— Я понимаю, каково тебе сейчас, Мириам. Может быть, моя помощь понадобится тебе и на этот раз.
На вопрос, с ответом на который она так замешкалась, имелся однозначный ответ. Она знала, как ей следовало поступить, но она пришла сюда не для того, чтобы услышать это. Ему казалось, что в ней он узнаёт многое из того, что ему самому довелось выстрадать в жизни. И все же она была лучше приспособлена для мирской жизни, чем он когда-то. Она была сильнее и лучше подготовлена к ее перипетиям. Или он неправильно оценил ее? Было ли то, благодаря чему она так сильно привязывалась к другим людям и почему она так сильно притягивала других людей к себе, только во благо? Ему казалось, что он так ясно представляет себе ее. Но и она тоже соткана и из света, и из тени. Вполне вероятно, что тень глубже, чем он представляет себе. Что там есть что-то, о чем он не желает знать.
Ему и раньше встречались люди, носящие в себе бездну скорби, он видел, как эта скорбь поглощала этих людей, подобно страсти. И как они, возможно и не желая этого, умели превращать других людей в таких же рабов своей страсти.
Он взял с нее обещание прийти снова. Большего ему не удалось добиться. Теперь для него было вполне очевидно, что она боится. Меньше всего пастору хотелось бы оттолкнуть ее от себя, выказав осуждение. Когда он стоял возле алтаря и смотрел вслед девушке, удаляющейся по центральному проходу, ему вдруг вспомнилось, в каком виде она приснилась ему вчерашней ночью. Он резко повернулся и ушел в ризницу.

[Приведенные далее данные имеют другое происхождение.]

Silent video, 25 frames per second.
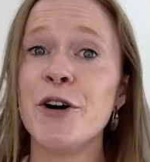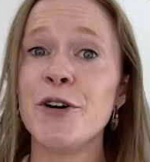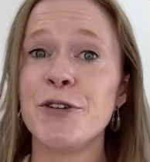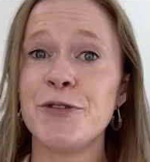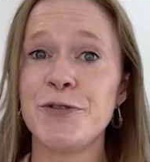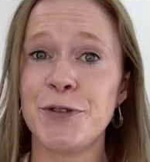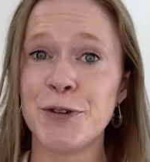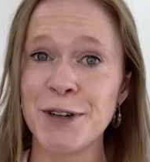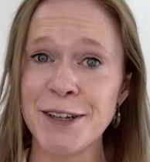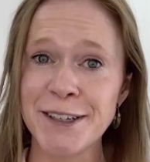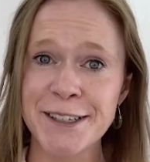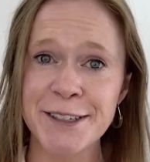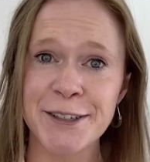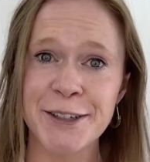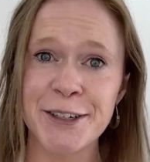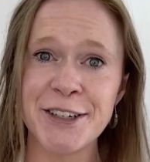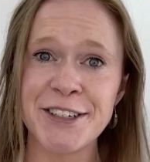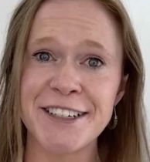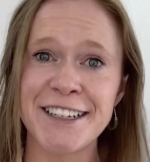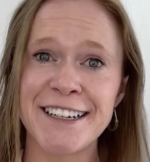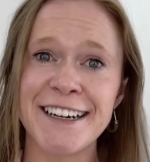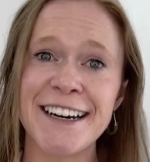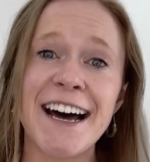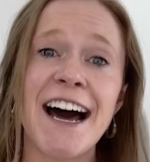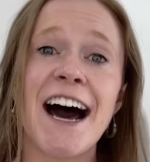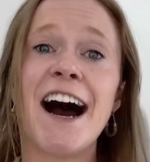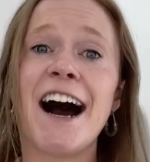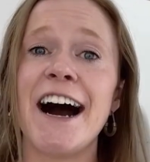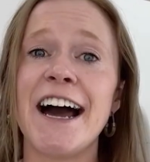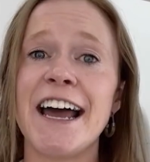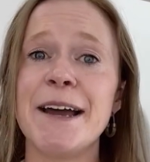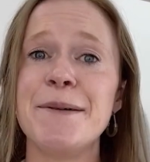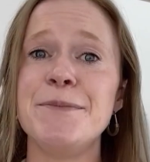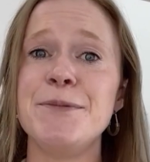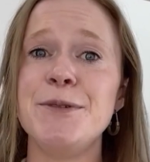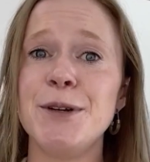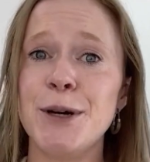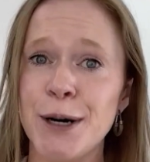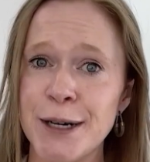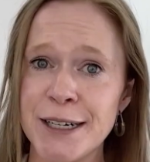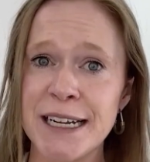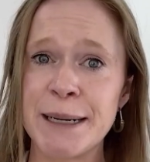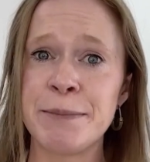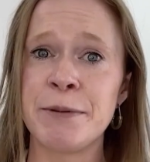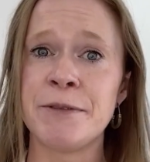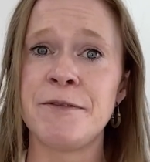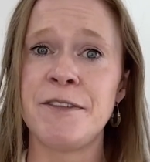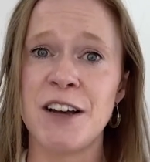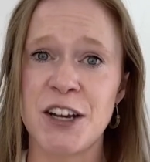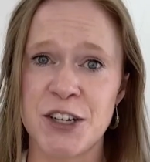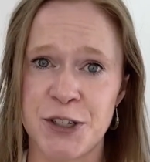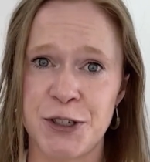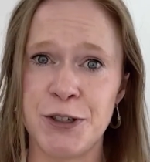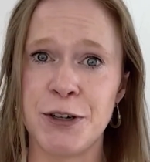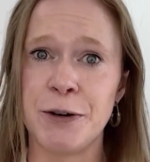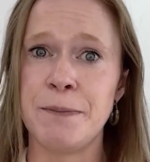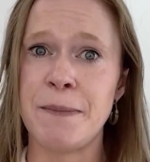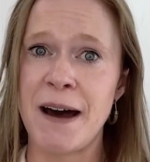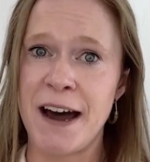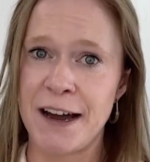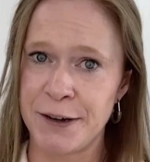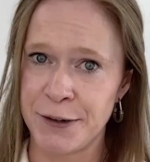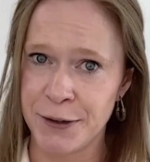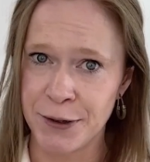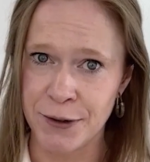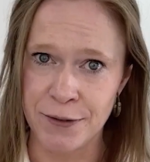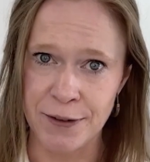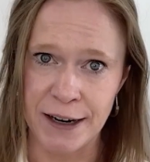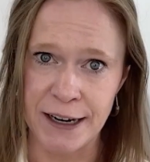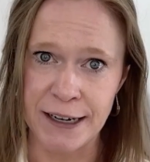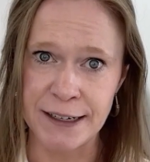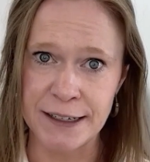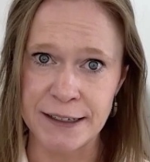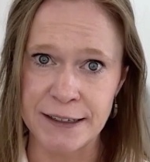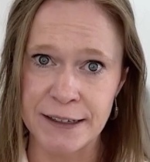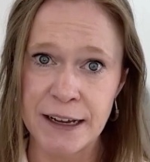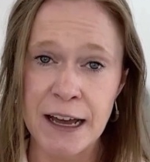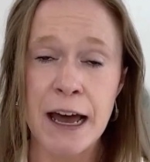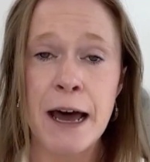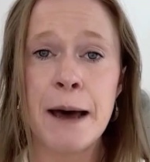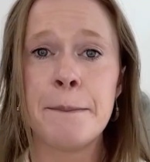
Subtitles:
Full disclosure, I am not a professional pattern grader.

Аксель перекусил в кабинете, продолжая работать. Ему нужно было разобраться с целой кипой документов. В течение дня необходимо было заполнить несколько заявлений о выплате пособий по нетрудоспособности и четыре направления к специалистам. В результате он так и просидел весь обед за стопкой бумаг и пакетом с едой на столе. Мириам заболела. Так она, во всяком случае, сказала Рите по телефону. Сначала он почувствовал облегчение. Не впервые практикантка проявляла к нему интерес, выходивший за пределы профессионального. Обычно он ничего не имел против. Пару раз он был настолько неосторожен, что поощрял такой интерес, но никогда ранее не допускал развития отношений… Мириам не появится раньше следующей недели. Как-то исподволь подкралось настойчивое желание позвонить ей. Он посидел, держа в руке мобильный телефон, потом отложил его в сторону. Не нужно было ему прикасаться к ней! Наверняка теперь это снова произойдет.
В обеденный перерыв Аксель успел разобраться только с одним пособием, и, как только последний записанный на этот день пациент вышел за дверь, он переключил телефон на голосовую почту и снова взялся за документы. Пришли результаты анализов за последние четыре дня. Он отмечал для себя те, в которых содержались отклонения от нормы. В основном это были пустяки или явные ошибки. Но некоторые были и серьезными. И еще один, читая который он так и застыл с листком бумаги в руке. Сесилия Давидсен, результат биопсии уплотнения в груди. «Результат может указывать на инвазивную дуктальную карциному в III стадии. Многочисленные митозы, грубая атипия и метастаза в миндалины». И недели не прошло с тех пор, как эта пациентка побывала у него. Ему сразу же стало понятно, что опухоль у нее злокачественная, потому он и постарался сделать так, чтобы на маммографию она попала на той же неделе. Тут важно было иметь хорошие отношения с теми, от кого это зависело, а также славу опытного терапевта.
Он открыл ее карту и нашел номер телефона, схватил трубку. Детский голосок на другом конце провода.
— Позови, пожалуйста, маму, — попросил он.
— А ты кто?
— Я… э-э-э… мне нужно ей кое-что сообщить.
Ребенок — ему было слышно, что это девочка, ровесница Марлен, — позвал мать. Аксель положил трубку.
Пока он ехал в такси, перед его мысленным взором вновь всплыл образ Мириам. На щеке у нее, прямо под ухом, была маленькая родинка. И еще одна, похожая, на шее, с той же стороны. Когда она слушала, брови у нее неожиданно взмывали кверху и, дрогнув пару раз, опускались на место. Он бросил взгляд на часы, не будучи уверенным, успеет ли он заехать в больницу к матери, перед тем как сесть на паром. «Ты должен научиться отвечать за свои поступки, Аксель». Для отца в мире существовал только один настоящий грех.
Судья Верховного суда Торстейн Гленне перевидал стольких людей, которые крали, обманывали, убивали. «Единственный настоящий грех — это ложь, Аксель. Все остальное можно простить, если ты признаешься и расплатишься за содеянное. А вот когда ты лжешь, вот тогда-то ты и погибаешь. Потому что ты ставишь себя вне общества. Вот этого-то Бреде и не в состоянии понять».